=== Begin Enclosure ===

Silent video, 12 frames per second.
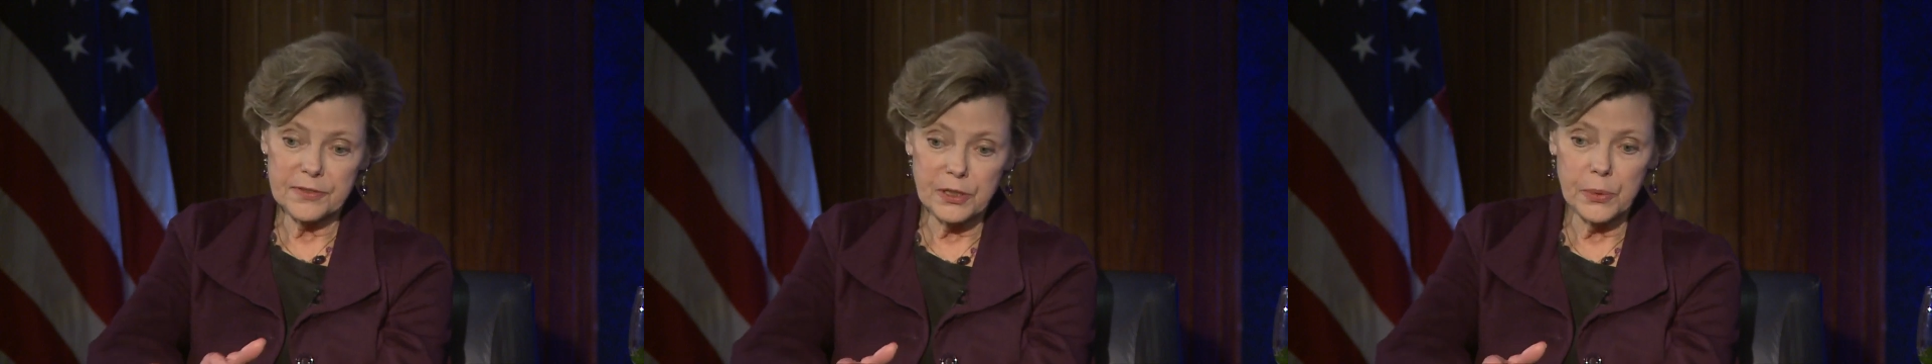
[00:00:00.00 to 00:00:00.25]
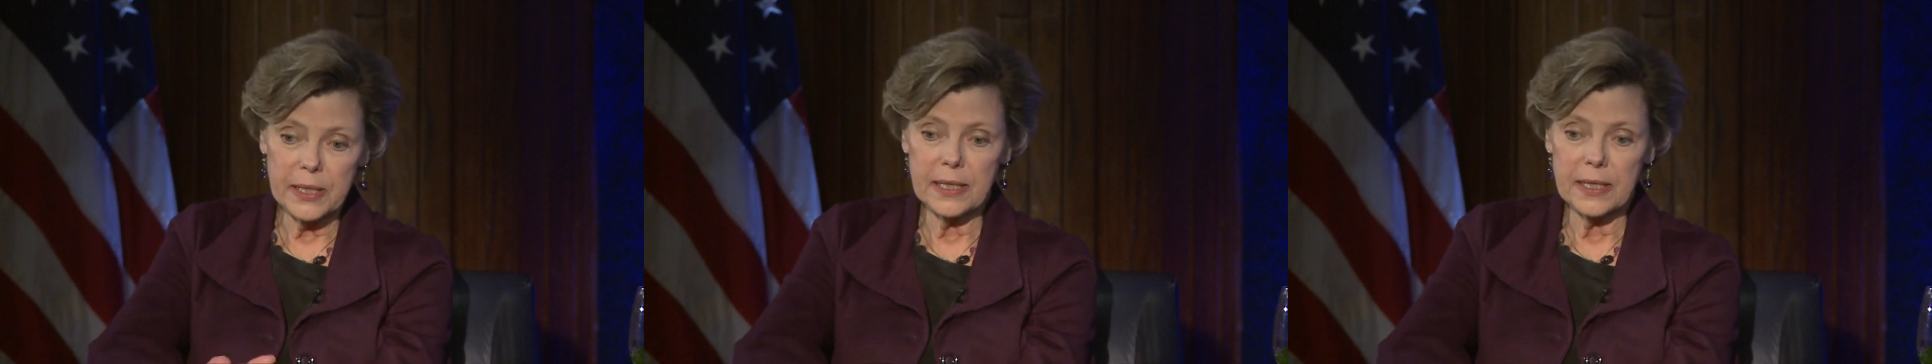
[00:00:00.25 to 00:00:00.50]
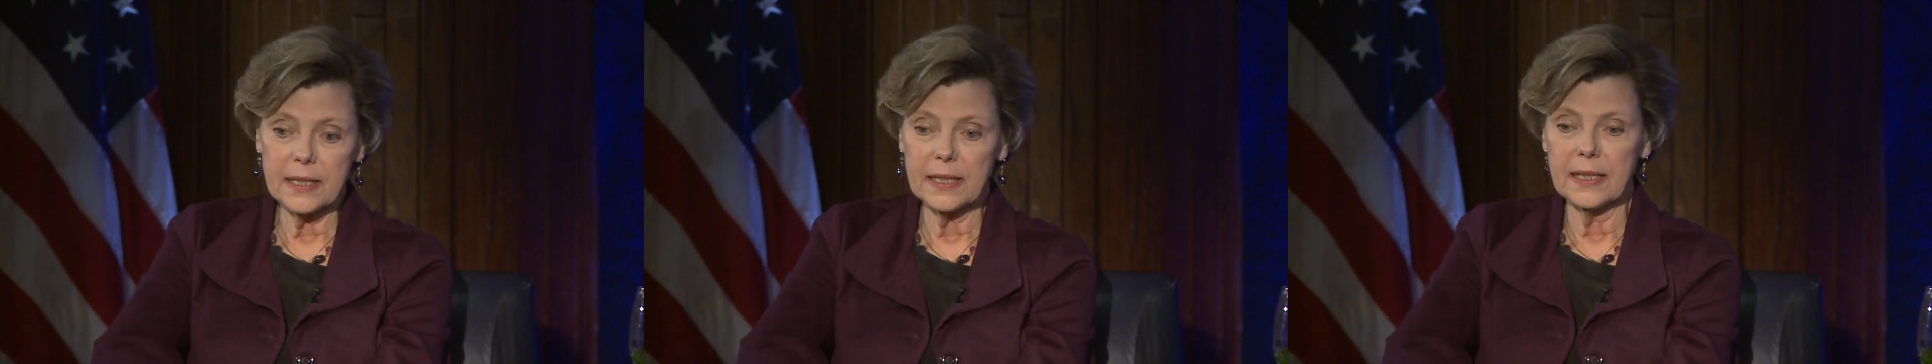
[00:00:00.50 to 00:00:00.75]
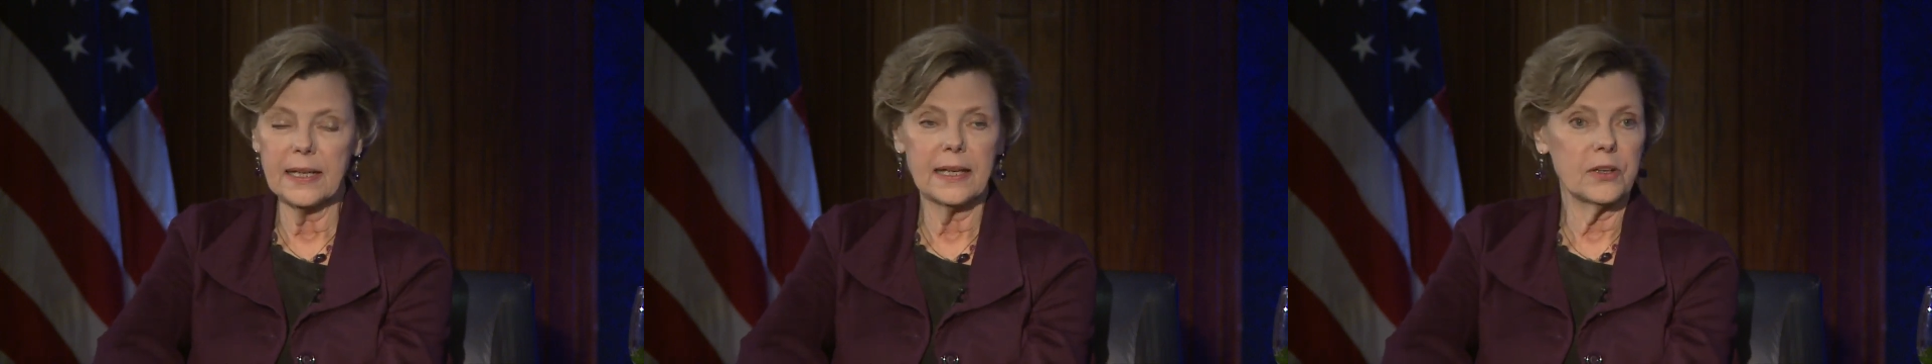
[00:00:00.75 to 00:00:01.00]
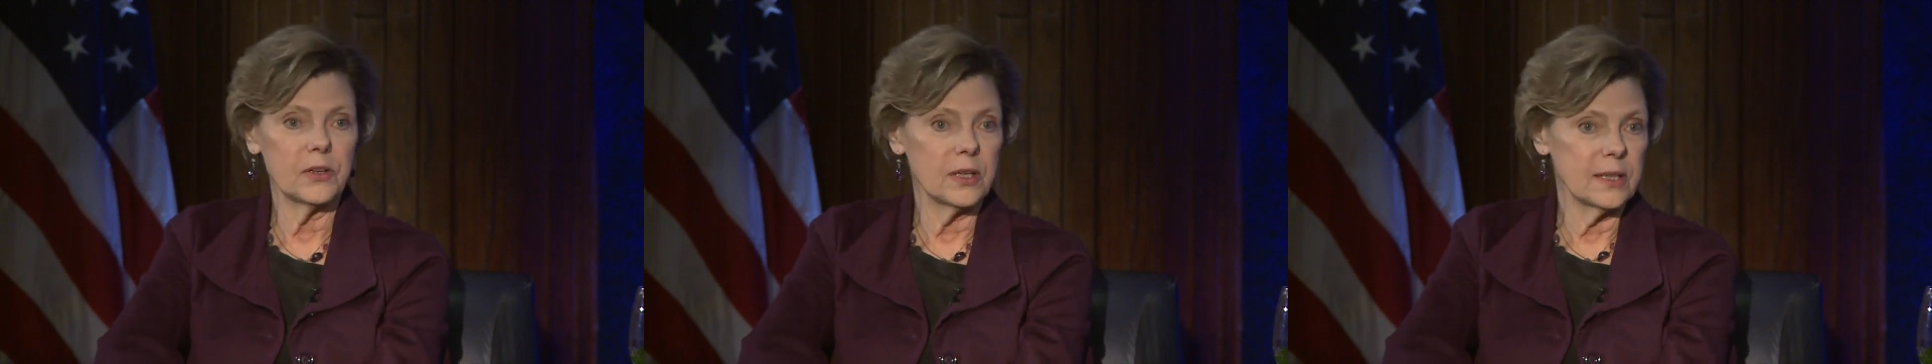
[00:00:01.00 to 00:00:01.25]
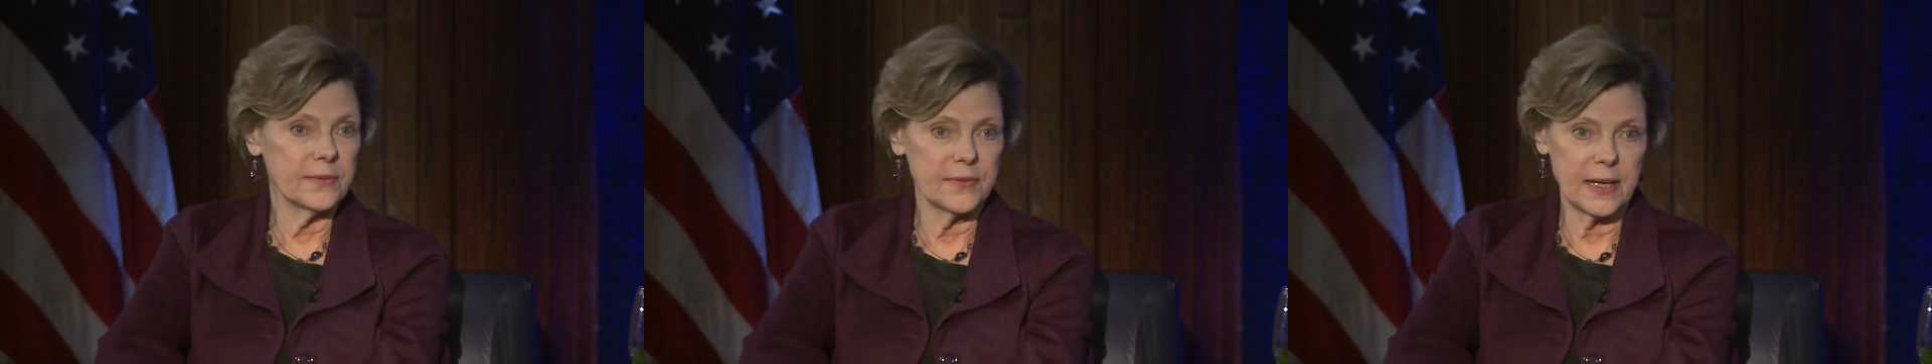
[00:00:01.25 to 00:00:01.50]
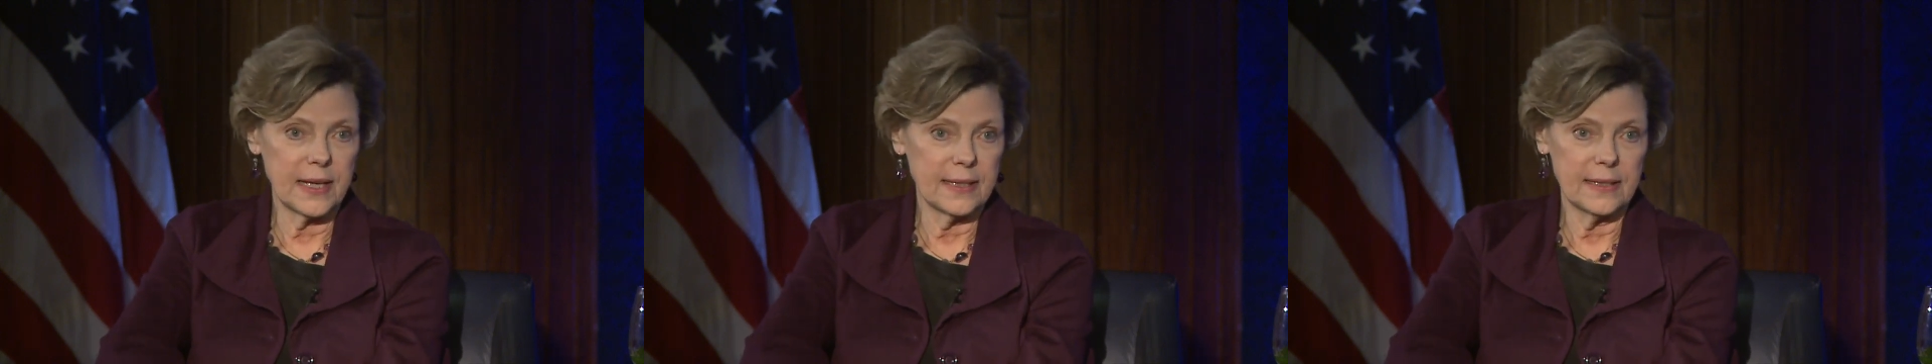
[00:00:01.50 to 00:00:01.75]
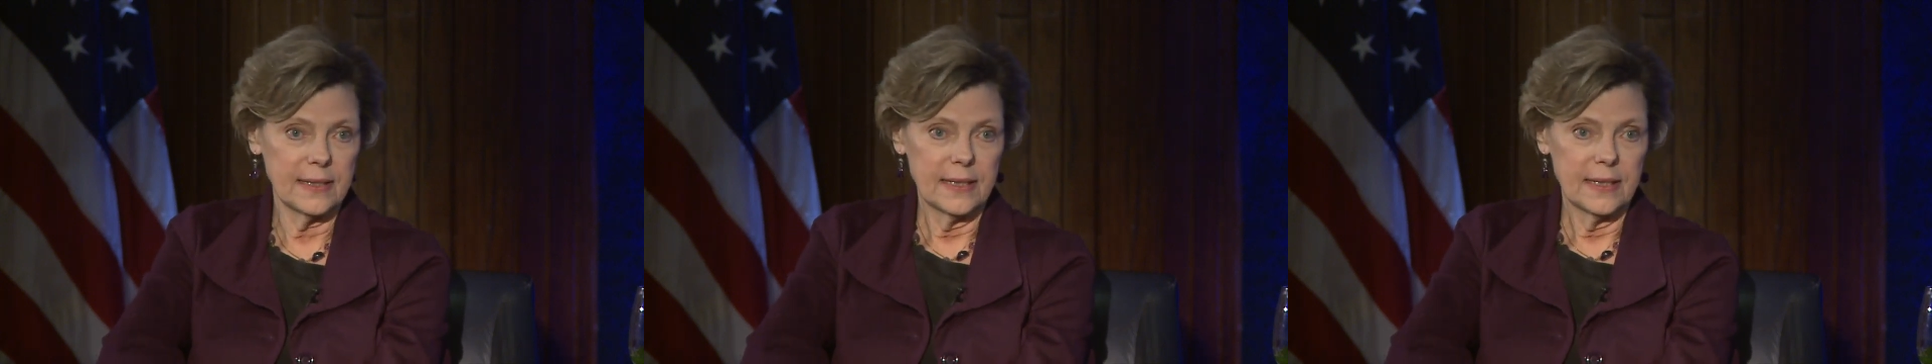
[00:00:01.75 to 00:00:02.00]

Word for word: fluidity, and all of that.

=== End Enclosure ===

• [What needs to be done]:
In the copy, include exactly the lines from the one containing "[00:00:00.50 to 00:00:00.75]" through the last line of the records, and no pictures or other text.

• [Result]:
[00:00:00.50 to 00:00:00.75]
[00:00:00.75 to 00:00:01.00]
[00:00:01.00 to 00:00:01.25]
[00:00:01.25 to 00:00:01.50]
[00:00:01.50 to 00:00:01.75]
[00:00:01.75 to 00:00:02.00]

Word for word: fluidity, and all of that.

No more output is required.